About this exercise
Include in the output the line containing "[00:00:10.80 to 00:00:11.70]" and each subsequent line of the records, through the end, transcribed exactly. Add nothing else.

Dataset excerpts
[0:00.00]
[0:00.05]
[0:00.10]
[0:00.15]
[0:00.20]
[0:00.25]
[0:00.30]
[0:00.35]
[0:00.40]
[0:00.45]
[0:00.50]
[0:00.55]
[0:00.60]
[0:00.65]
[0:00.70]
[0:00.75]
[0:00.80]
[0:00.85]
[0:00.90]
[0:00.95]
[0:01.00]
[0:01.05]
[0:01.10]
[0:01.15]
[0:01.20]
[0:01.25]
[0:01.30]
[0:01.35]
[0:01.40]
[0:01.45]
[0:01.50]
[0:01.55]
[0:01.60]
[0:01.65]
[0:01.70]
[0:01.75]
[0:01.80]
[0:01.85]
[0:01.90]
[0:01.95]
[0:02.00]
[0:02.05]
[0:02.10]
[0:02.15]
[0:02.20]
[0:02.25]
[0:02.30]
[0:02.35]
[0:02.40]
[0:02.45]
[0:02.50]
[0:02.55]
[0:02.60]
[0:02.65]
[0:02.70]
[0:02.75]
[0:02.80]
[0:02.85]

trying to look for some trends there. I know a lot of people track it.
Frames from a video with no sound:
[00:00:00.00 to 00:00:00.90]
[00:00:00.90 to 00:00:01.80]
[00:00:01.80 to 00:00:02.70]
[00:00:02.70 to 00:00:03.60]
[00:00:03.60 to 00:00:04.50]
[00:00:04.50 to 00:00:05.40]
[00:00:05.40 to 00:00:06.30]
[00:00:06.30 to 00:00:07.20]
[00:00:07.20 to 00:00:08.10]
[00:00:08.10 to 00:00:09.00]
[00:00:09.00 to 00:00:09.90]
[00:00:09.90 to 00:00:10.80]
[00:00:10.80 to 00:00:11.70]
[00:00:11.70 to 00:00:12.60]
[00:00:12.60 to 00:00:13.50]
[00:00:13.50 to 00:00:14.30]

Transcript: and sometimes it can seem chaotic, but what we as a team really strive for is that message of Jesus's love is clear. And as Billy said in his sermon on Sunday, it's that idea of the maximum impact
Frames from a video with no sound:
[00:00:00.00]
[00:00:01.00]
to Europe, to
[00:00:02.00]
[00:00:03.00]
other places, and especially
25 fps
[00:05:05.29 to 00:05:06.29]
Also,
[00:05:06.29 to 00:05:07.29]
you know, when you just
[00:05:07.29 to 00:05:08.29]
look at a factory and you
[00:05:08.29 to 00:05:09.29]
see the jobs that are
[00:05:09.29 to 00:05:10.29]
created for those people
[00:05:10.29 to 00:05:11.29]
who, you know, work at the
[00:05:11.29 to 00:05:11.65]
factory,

Expected answer
[00:00:10.80 to 00:00:11.70]
[00:00:11.70 to 00:00:12.60]
[00:00:12.60 to 00:00:13.50]
[00:00:13.50 to 00:00:14.30]

Transcript: and sometimes it can seem chaotic, but what we as a team really strive for is that message of Jesus's love is clear. And as Billy said in his sermon on Sunday, it's that idea of the maximum impact
Frames from a video with no sound:
[00:00:00.00]
[00:00:01.00]
to Europe, to
[00:00:02.00]
[00:00:03.00]
other places, and especially
25 fps
[00:05:05.29 to 00:05:06.29]
Also,
[00:05:06.29 to 00:05:07.29]
you know, when you just
[00:05:07.29 to 00:05:08.29]
look at a factory and you
[00:05:08.29 to 00:05:09.29]
see the jobs that are
[00:05:09.29 to 00:05:10.29]
created for those people
[00:05:10.29 to 00:05:11.29]
who, you know, work at the
[00:05:11.29 to 00:05:11.65]
factory,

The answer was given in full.